§ Work to be completed
Output the entries exactly as they appear. Pictures should not be included.

----------

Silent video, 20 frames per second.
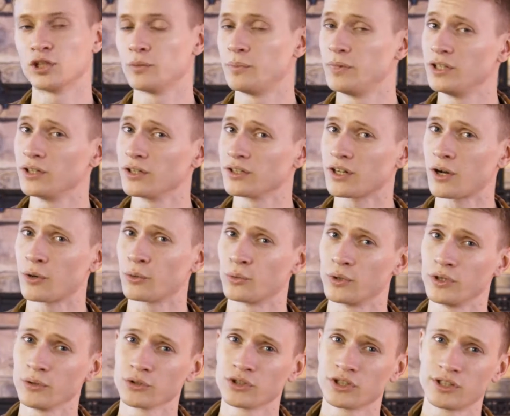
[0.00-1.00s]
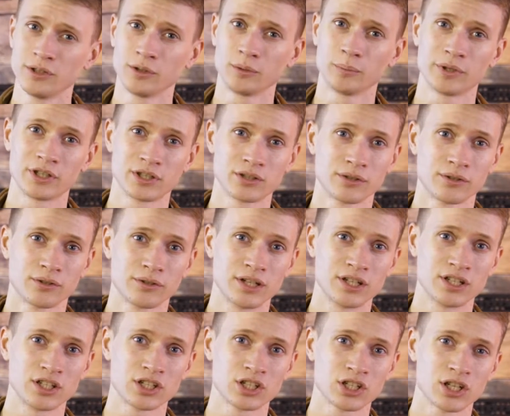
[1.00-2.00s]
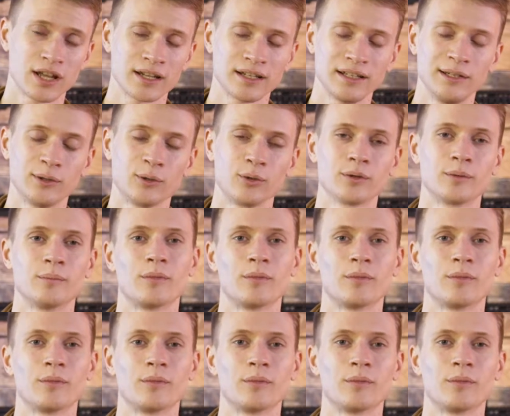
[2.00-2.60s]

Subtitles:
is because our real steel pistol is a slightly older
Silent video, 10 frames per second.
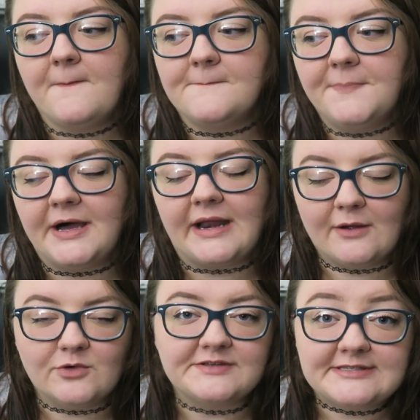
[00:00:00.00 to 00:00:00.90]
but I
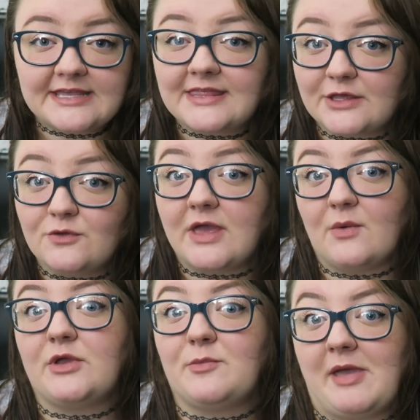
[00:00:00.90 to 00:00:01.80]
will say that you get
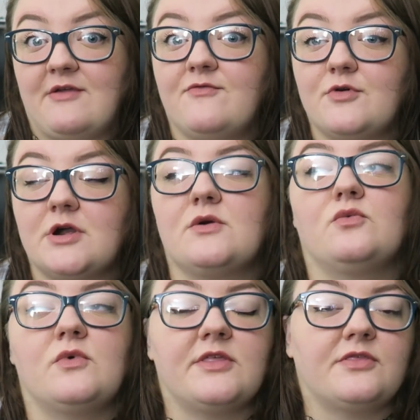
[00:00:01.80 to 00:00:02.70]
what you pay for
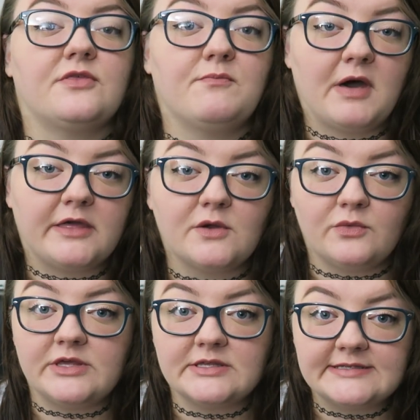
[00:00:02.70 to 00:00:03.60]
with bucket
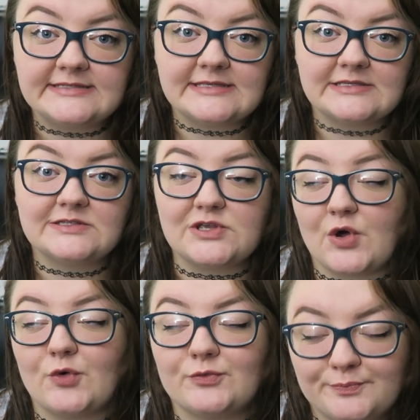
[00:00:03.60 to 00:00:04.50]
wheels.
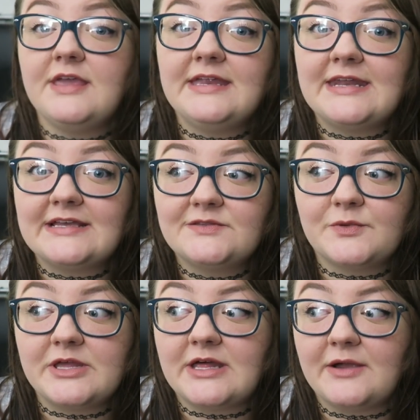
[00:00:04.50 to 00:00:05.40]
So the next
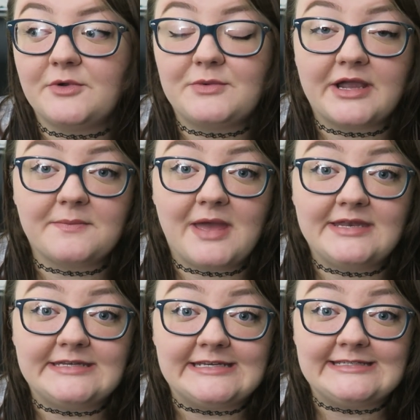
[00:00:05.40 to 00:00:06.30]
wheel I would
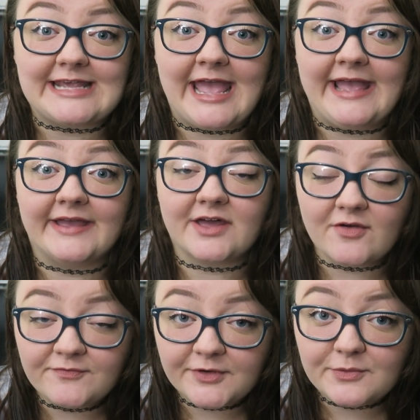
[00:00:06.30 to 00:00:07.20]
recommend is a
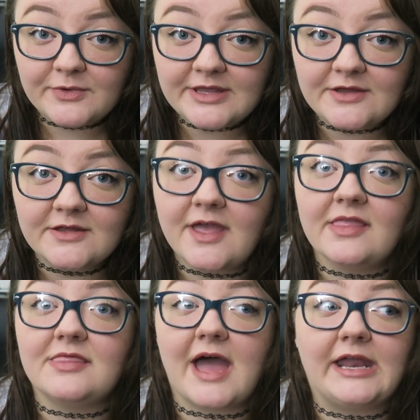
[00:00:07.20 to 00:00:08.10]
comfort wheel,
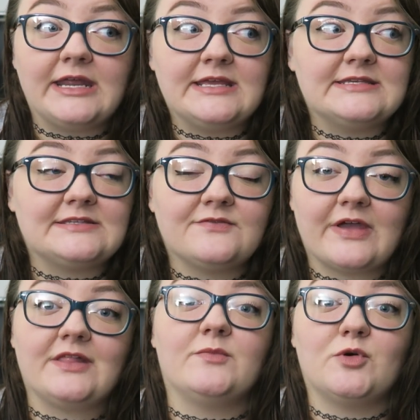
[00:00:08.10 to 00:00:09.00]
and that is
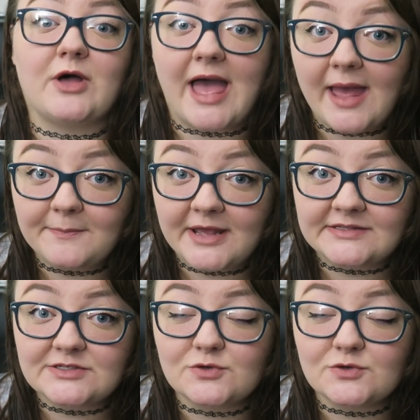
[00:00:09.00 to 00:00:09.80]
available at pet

----------

§ Answer to the exercise
Silent video, 20 frames per second.
[0.00-1.00s]
[1.00-2.00s]
[2.00-2.60s]

Subtitles:
is because our real steel pistol is a slightly older
Silent video, 10 frames per second.
[00:00:00.00 to 00:00:00.90]
but I
[00:00:00.90 to 00:00:01.80]
will say that you get
[00:00:01.80 to 00:00:02.70]
what you pay for
[00:00:02.70 to 00:00:03.60]
with bucket
[00:00:03.60 to 00:00:04.50]
wheels.
[00:00:04.50 to 00:00:05.40]
So the next
[00:00:05.40 to 00:00:06.30]
wheel I would
[00:00:06.30 to 00:00:07.20]
recommend is a
[00:00:07.20 to 00:00:08.10]
comfort wheel,
[00:00:08.10 to 00:00:09.00]
and that is
[00:00:09.00 to 00:00:09.80]
available at pet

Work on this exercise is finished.